Siren's Song in the AI Ocean: A Survey on Hallucination in Large Language Models (2309.01219v2)

Published 3 Sep 2023 in cs.CL, cs.AI, cs.CY, and cs.LG

Abstract: While LLMs have demonstrated remarkable capabilities across a range of downstream tasks, a significant concern revolves around their propensity to exhibit hallucinations: LLMs occasionally generate content that diverges from the user input, contradicts previously generated context, or misaligns with established world knowledge. This phenomenon poses a substantial challenge to the reliability of LLMs in real-world scenarios. In this paper, we survey recent efforts on the detection, explanation, and mitigation of hallucination, with an emphasis on the unique challenges posed by LLMs. We present taxonomies of the LLM hallucination phenomena and evaluation benchmarks, analyze existing approaches aiming at mitigating LLM hallucination, and discuss potential directions for future research.

PDF Abstract

Survey on Hallucination in LLMs

The paper "Siren's Song in the AI Ocean: A Survey on Hallucination in LLMs" provides a comprehensive overview of the phenomena of hallucinations in LLMs. Hallucination, as defined here, refers to the generation of responses by LLMs that deviate from user input, contradict prior generated content, or conflict with established world knowledge. The survey addresses the challenge of hallucinations, which significantly impact the reliability of LLMs in practice.

Key Contributions

The authors systematically categorize hallucinations in LLMs into three types:

Input-conflicting Hallucination: The responses from LLMs deviate from the user's input or given instructions, similar to inconsistencies observed in task-specific models like machine translation and summarization.
Context-conflicting Hallucination: This occurs when LLMs generate content that contrasts with previously produced output, highlighting issues with maintaining contextual consistency.
Fact-conflicting Hallucination: The most emphasized among the three, arises when LLMs produce information not aligned with factual knowledge.

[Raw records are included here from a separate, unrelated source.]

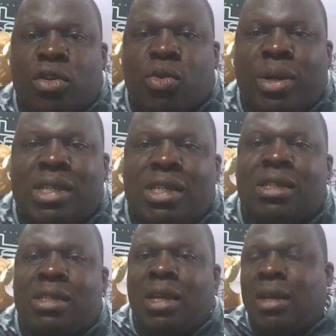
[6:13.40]

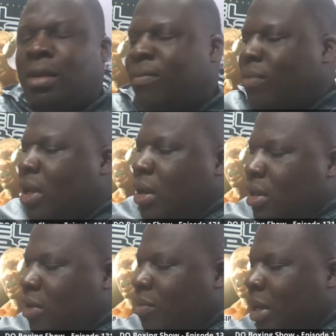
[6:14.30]
2016
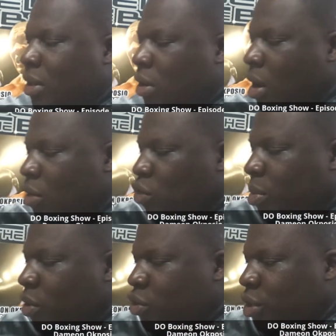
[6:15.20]
that have made their
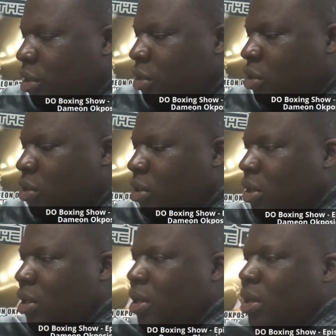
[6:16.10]

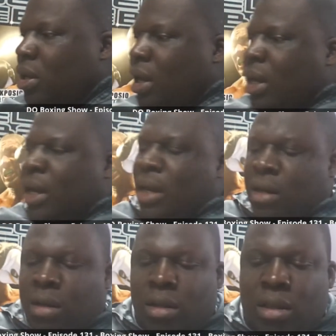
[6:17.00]
contributions,
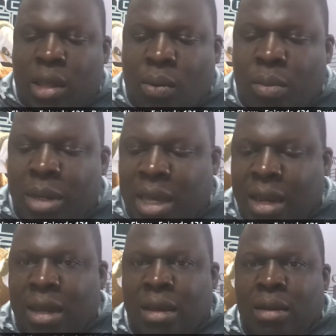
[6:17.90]
and they will be
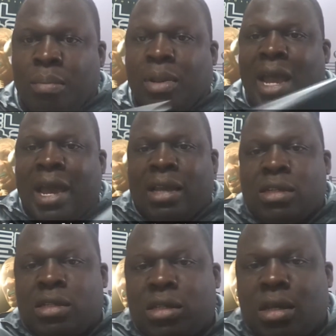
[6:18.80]
getting
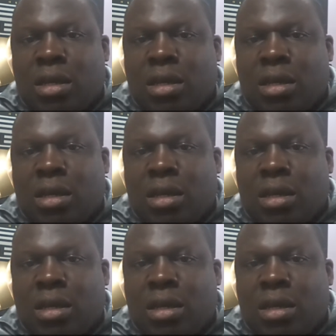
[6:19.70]
plaques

Evaluation Frameworks and Methodologies

The paper reviews several benchmarks and metrics used to evaluate hallucination. Notably, evaluation varies between two primary methodologies: the generation approach, which assesses the quality of LLM-generated text, and the discrimination approach, which evaluates the model’s capability to distinguish between factual and non-factual statements. However, obtaining reliable human evaluation remains a significant part of assessing hallucination due to the nuanced nature of the phenomena that existing automated metrics struggle to capture accurately.

Sources and Mitigation Strategies

Sources of Hallucinations

The survey identifies several sources of hallucinations emanating throughout the lifecycle of LLMs:

Training Data: Massive and often noisy corpora used during pre-training can embed outdated or erroneous knowledge.
Model Architecture and Processes: Overconfidence issues, where LLMs might overestimate their knowledge, leading to unfaithful content generation.
Decoding Processes: Strategies such as random sampling in text generation might introduce hallucinations due to extensive diversity-seeking behavior.

Mitigation During Lifecycle Phases

Various strategies are proposed to mitigate hallucinations at different stages:

Pre-training Phase: Data curation, both automatic and manual, aims to ensure the integrity of pre-training corpuses.
Supervised Fine-Tuning (SFT): Care in constructing fine-tuning datasets by excluding samples that might promote hallucinations.
Inference Time Techniques: Employ decoding strategies to align generation more closely with factually accurate and contextually coherent content. Additionally, integrating retrieval-augmented approaches where models access external factual data sources can help substantiate generated responses and rectify inaccuracies.

Future Directions and Challenges

While significant progress has been achieved, the paper acknowledges that challenges remain in evaluating multi-lingual and multi-modal hallucinations, establishing validation coherence between tasks, and adapting strategies for real-time data injection. Moreover, there's an emphasized need for developing more robust and standardized benchmarks to refine the efficacy of hallucination detection and mitigation approaches.

This paper calls for ongoing and future research efforts targeting these unresolved areas and others, such as understanding utility trade-offs between models’ helpfulness and truthfulness during system tuning processes like RLHF.

In conclusion, addressing hallucination in LLMs is fundamental to enhancing decision-making reliability across various applications. The survey lays the groundwork for more refined approaches and solutions across both research and industry contexts. The authors underscore the necessity of continued advancements in aligning LLM outputs with factual human knowledge, underlining a key facet of improving AI trustworthiness and application in real-world scenarios.